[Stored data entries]

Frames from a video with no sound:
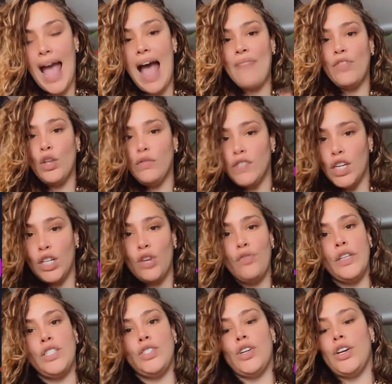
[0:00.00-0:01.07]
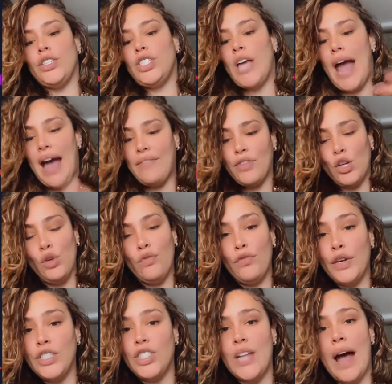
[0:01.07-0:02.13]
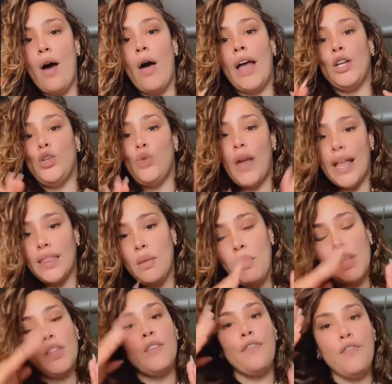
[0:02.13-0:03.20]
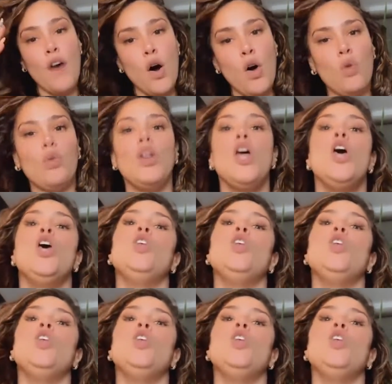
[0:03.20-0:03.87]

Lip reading: After you've done your research, after you've reached out and you get them on the phone,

=== EXERCISE OBJECTIVE ===
Omit the pictures and write out the lines above from the one with "[0:00.00-0:01.07]" through the last, unchanged.

=== ANSWER BOX ===
[0:00.00-0:01.07]
[0:01.07-0:02.13]
[0:02.13-0:03.20]
[0:03.20-0:03.87]

Lip reading: After you've done your research, after you've reached out and you get them on the phone,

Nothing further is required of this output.